You cannot eat your cake and have it, too.

meaning you can have it or you can eat it, but once it's gone there's no cake left to eat.

You cannot have your cake and eat it, too.

meaning, as I understand it, you actually own the cake, so you can eat it if you want to.

A brief Google search suggests the second option is common usage (though I would argue misusage.)


Solution 1:

There is absolutely no difference in meaning between the two orderings:

You cannot have your cake and eat it, too

You cannot eat your cake and have it, too

The meaning is simply that the cake cannot be both eaten and saved for later. The two options are mutually exclusive.

Neither are misworded, misordered or misused.

Solution 2:

Both are correct; the second (way more common and methinks more euphonious) option has exactly the same meaning as the first, being that you cannot own the cake and get any use out of it as well. It's the same with money, for instance. The only thing that bothers me about this phrase is that it can be ambiguous to put have and cake so close together, since colloquially have cake is synonymous with eat cake.

Solution 3:

You cannot have your cake and eat it, too

means that you cannot keep your cake if you eat it.


PS: on a partially related note, the Italian version of this saying states that

You cannot have a full barrel and a drunken wife!

Solution 4:

The irony of the idiom is that one would expect to be able to eat the cake that he or she owned.

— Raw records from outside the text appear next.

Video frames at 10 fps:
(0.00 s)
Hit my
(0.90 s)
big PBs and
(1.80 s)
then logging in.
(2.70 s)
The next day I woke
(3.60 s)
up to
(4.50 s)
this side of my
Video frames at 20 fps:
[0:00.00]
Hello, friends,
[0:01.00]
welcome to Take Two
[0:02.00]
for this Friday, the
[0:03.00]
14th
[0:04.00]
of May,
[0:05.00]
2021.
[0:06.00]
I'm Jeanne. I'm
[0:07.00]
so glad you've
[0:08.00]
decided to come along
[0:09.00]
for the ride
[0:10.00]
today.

In that case, possession of the cake would logically come before usage of the cake: You cannot have your cake and eat it, too.

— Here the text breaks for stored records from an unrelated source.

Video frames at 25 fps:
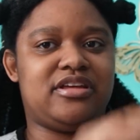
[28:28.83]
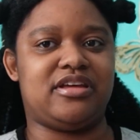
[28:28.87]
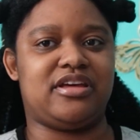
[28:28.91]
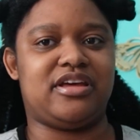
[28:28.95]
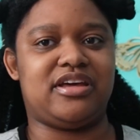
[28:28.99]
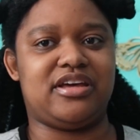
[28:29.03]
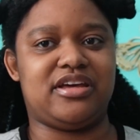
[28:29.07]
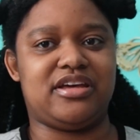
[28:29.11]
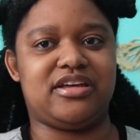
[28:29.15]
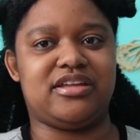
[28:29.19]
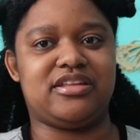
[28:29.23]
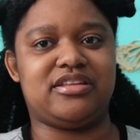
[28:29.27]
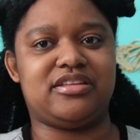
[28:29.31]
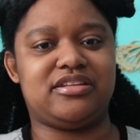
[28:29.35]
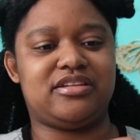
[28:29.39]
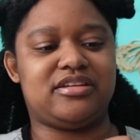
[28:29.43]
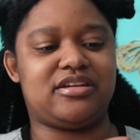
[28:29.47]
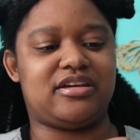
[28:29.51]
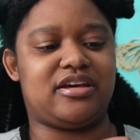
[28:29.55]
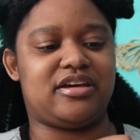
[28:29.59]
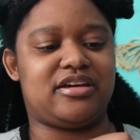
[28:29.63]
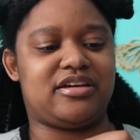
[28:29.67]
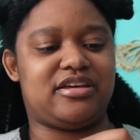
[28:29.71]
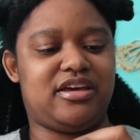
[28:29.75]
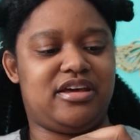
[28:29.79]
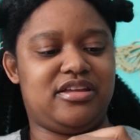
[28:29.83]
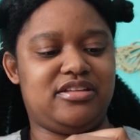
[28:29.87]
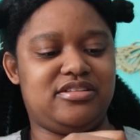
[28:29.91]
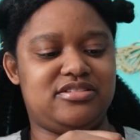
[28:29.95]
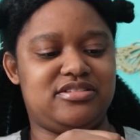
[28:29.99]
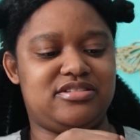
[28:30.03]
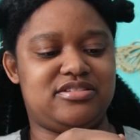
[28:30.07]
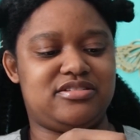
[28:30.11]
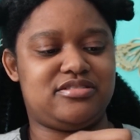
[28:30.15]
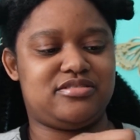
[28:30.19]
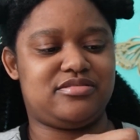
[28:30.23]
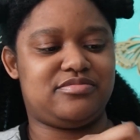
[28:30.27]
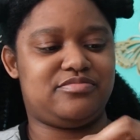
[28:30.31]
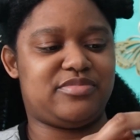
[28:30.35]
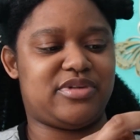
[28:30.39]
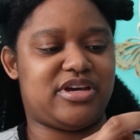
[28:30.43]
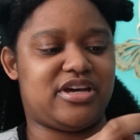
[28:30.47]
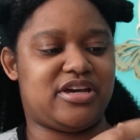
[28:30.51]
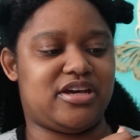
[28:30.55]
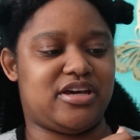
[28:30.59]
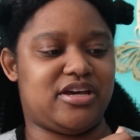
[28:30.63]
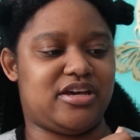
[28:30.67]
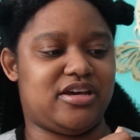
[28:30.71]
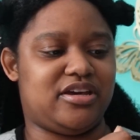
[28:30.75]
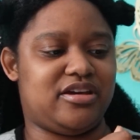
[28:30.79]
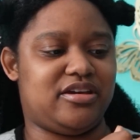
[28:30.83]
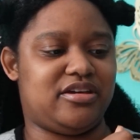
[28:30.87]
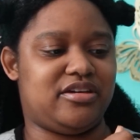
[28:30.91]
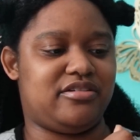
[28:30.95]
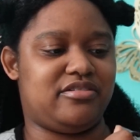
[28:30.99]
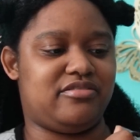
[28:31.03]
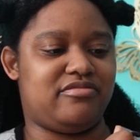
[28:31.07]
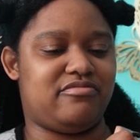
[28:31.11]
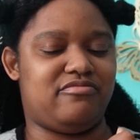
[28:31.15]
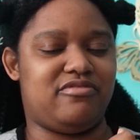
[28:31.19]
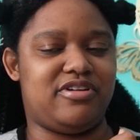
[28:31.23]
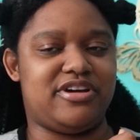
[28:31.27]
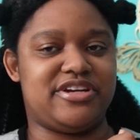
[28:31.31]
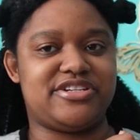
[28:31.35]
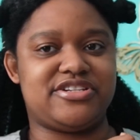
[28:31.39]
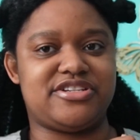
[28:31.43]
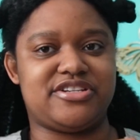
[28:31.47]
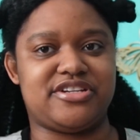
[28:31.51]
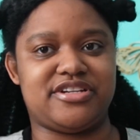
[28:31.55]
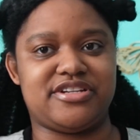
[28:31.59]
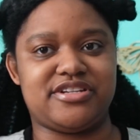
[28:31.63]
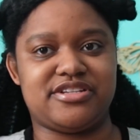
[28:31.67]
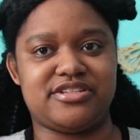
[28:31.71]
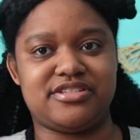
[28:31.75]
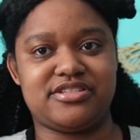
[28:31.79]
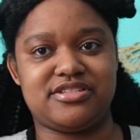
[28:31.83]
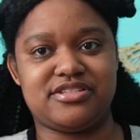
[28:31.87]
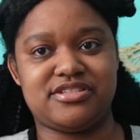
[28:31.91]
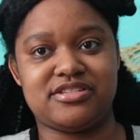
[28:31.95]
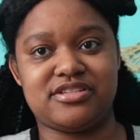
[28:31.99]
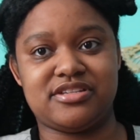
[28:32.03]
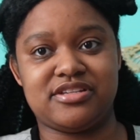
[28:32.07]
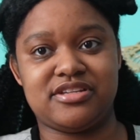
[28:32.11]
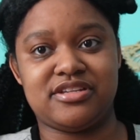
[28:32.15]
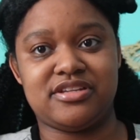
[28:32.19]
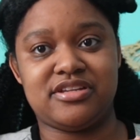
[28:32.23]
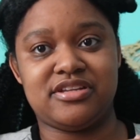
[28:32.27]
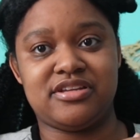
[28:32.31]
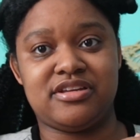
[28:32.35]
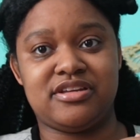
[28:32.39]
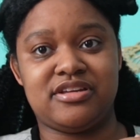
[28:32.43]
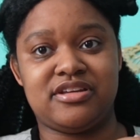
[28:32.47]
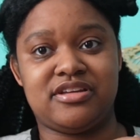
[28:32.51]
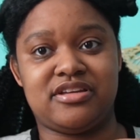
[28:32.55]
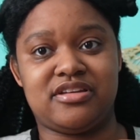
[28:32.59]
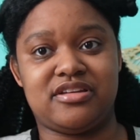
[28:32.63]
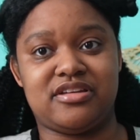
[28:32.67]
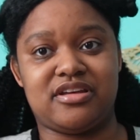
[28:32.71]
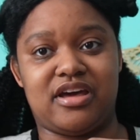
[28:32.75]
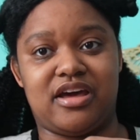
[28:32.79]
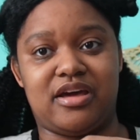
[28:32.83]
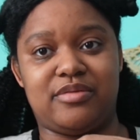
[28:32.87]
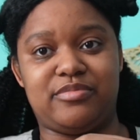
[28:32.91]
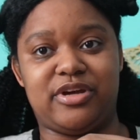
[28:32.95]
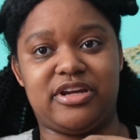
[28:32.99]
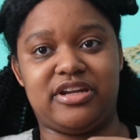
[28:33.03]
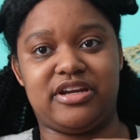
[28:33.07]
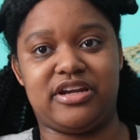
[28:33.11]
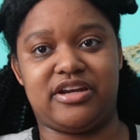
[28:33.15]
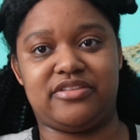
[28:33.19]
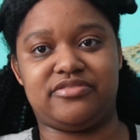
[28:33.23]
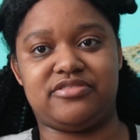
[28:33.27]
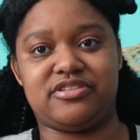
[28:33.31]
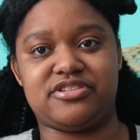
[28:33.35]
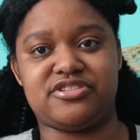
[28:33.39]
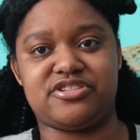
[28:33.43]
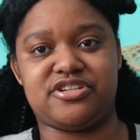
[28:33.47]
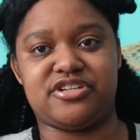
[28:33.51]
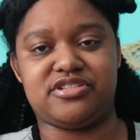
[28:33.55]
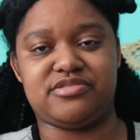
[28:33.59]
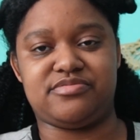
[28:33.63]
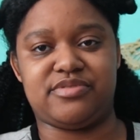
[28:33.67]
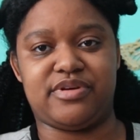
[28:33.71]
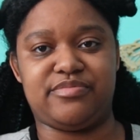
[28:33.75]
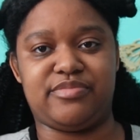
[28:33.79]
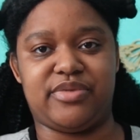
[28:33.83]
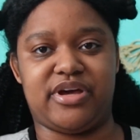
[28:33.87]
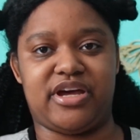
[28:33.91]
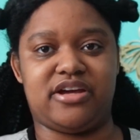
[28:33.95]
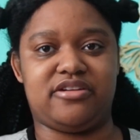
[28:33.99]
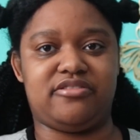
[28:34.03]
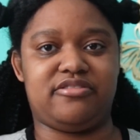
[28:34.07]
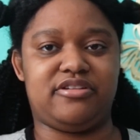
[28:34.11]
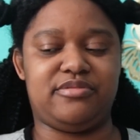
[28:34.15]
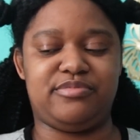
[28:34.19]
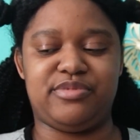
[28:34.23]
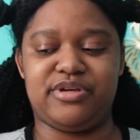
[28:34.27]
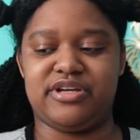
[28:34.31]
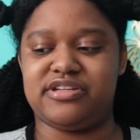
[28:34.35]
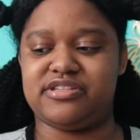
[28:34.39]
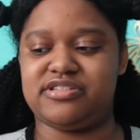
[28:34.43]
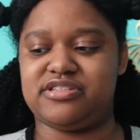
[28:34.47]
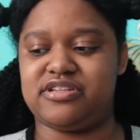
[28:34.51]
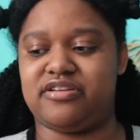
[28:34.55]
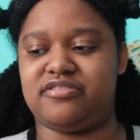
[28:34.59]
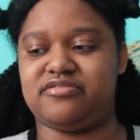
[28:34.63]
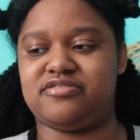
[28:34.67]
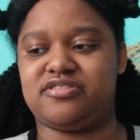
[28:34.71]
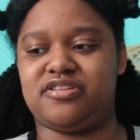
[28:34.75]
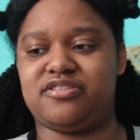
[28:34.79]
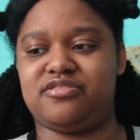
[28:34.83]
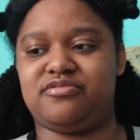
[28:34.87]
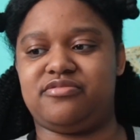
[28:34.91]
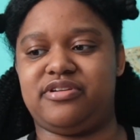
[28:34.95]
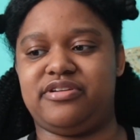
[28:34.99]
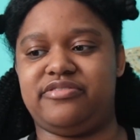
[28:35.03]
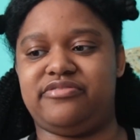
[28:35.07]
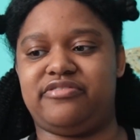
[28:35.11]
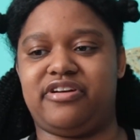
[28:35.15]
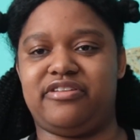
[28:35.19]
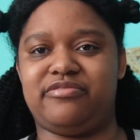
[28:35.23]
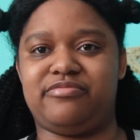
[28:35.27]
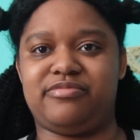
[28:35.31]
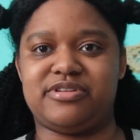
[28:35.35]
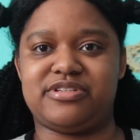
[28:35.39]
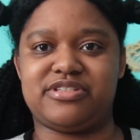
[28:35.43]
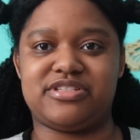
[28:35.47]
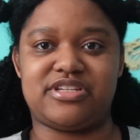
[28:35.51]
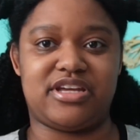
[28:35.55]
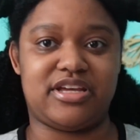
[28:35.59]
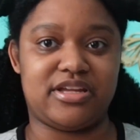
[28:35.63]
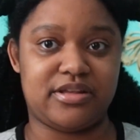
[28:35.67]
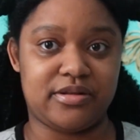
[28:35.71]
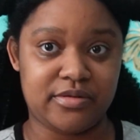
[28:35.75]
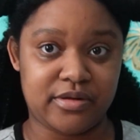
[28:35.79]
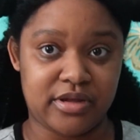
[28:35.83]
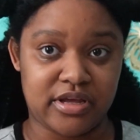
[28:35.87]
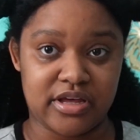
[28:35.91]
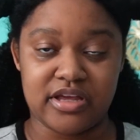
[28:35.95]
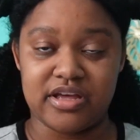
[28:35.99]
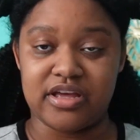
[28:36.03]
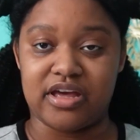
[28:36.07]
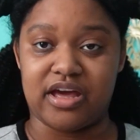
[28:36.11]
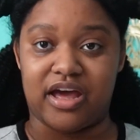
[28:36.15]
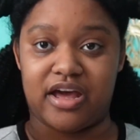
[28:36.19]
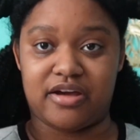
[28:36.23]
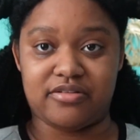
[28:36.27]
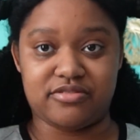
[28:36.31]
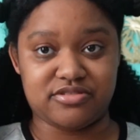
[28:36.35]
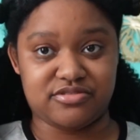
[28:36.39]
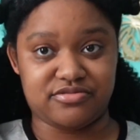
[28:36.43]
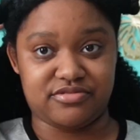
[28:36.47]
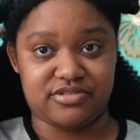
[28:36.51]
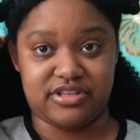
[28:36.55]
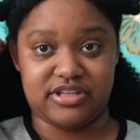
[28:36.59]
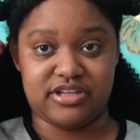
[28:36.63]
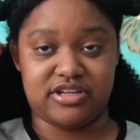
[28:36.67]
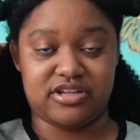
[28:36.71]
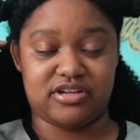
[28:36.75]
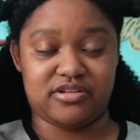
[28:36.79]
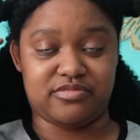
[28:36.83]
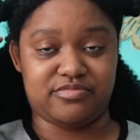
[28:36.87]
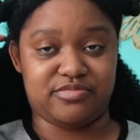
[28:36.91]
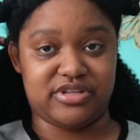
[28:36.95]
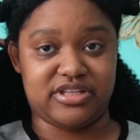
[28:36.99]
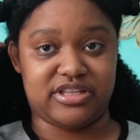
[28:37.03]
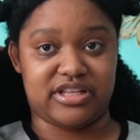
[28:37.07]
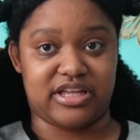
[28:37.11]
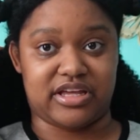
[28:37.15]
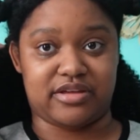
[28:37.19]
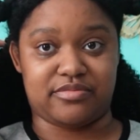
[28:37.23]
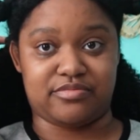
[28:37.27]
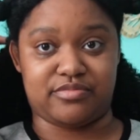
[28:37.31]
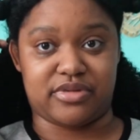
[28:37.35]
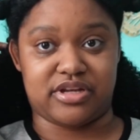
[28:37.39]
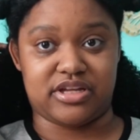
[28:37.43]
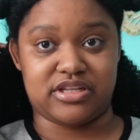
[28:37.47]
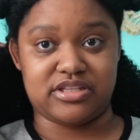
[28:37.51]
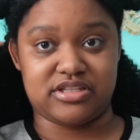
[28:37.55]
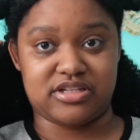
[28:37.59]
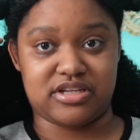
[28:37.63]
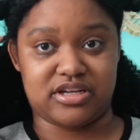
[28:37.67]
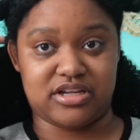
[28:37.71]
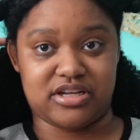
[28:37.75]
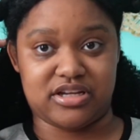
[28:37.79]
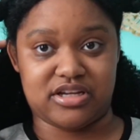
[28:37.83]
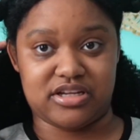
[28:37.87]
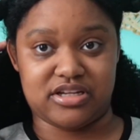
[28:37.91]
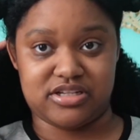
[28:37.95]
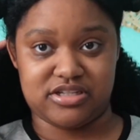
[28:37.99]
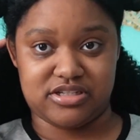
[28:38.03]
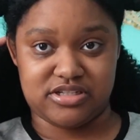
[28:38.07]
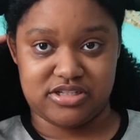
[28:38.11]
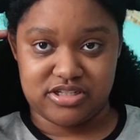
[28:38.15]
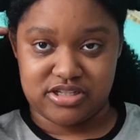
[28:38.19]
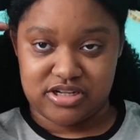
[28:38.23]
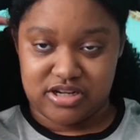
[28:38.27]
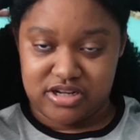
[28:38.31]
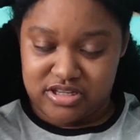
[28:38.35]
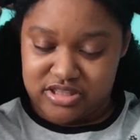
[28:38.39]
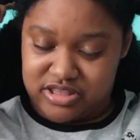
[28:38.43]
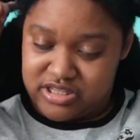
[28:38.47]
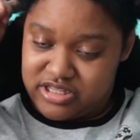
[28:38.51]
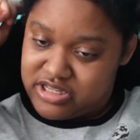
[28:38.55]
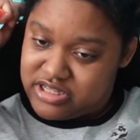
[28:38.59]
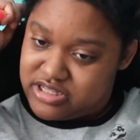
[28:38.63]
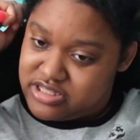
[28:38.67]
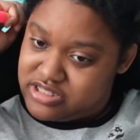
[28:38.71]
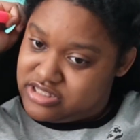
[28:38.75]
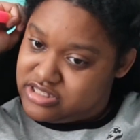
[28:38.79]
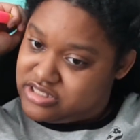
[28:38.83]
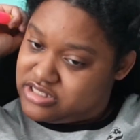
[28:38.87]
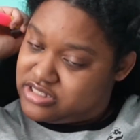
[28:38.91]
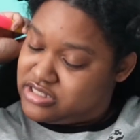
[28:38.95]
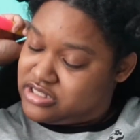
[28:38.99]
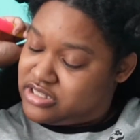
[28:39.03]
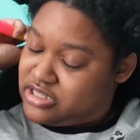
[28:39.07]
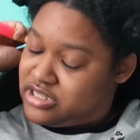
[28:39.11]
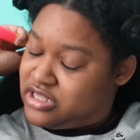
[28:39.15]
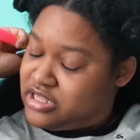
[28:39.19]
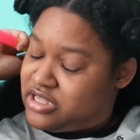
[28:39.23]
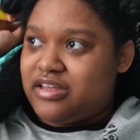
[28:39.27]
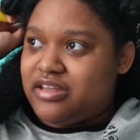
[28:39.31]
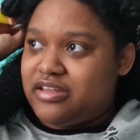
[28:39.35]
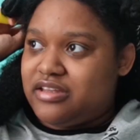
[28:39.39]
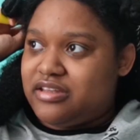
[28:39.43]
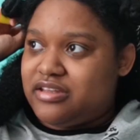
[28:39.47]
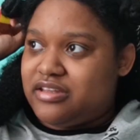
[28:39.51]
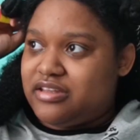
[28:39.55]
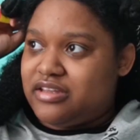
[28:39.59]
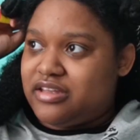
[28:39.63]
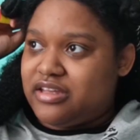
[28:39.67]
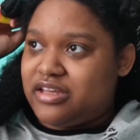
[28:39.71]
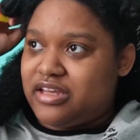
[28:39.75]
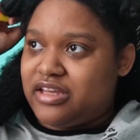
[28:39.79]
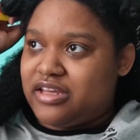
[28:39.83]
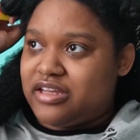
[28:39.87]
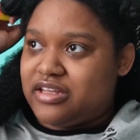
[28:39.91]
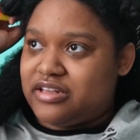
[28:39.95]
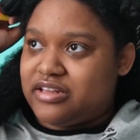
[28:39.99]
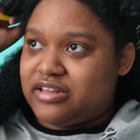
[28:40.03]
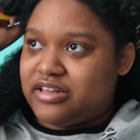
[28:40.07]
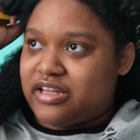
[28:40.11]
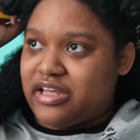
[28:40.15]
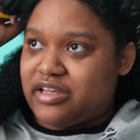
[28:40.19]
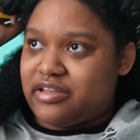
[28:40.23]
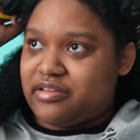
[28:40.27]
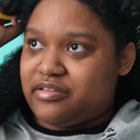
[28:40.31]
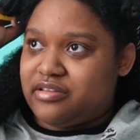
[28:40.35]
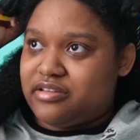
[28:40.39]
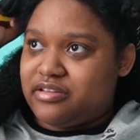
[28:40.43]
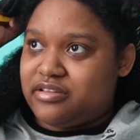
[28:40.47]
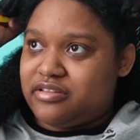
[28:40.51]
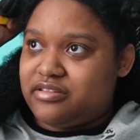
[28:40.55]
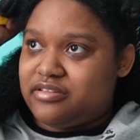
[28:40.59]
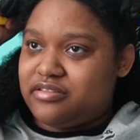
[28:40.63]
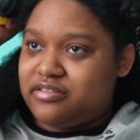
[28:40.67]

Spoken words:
And against my wishes, I might have to change my battery because now it's on 25%. I was really gonna be like montage on this and like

Some other interesting observations:

Paul Brians, Professor of English at Washington State University, points out that perhaps a more logical or easier to understand version of this saying is: “You can’t eat your cake and have it too”. Professor Brians writes that a common source of confusion about this idiom stems from the verb to have which in this case indicates that once eaten, keeping possession of the cake is no longer possible, seeing that it is in your stomach (and no longer exists as a cake). Alternatively, the two verbs can be understood to represent a sequence of actions, so one can indeed "have" one's cake and then "eat" it. Consequently, the literal meaning of the reversed idiom doesn't match the metaphorical meaning.

From Wikipedia.

Solution 5:

The phrase can be used with either order; it doesn't change the meaning, namely that once you've chewed and digested the cake, it has ceased to exist in any meaningful fashion, so you no longer have (as in own or possess) it. The ambiguity of the word "have" (which can also mean "eat") just adds a twist of humor of the "I shot an elephant in my pajamas" kind.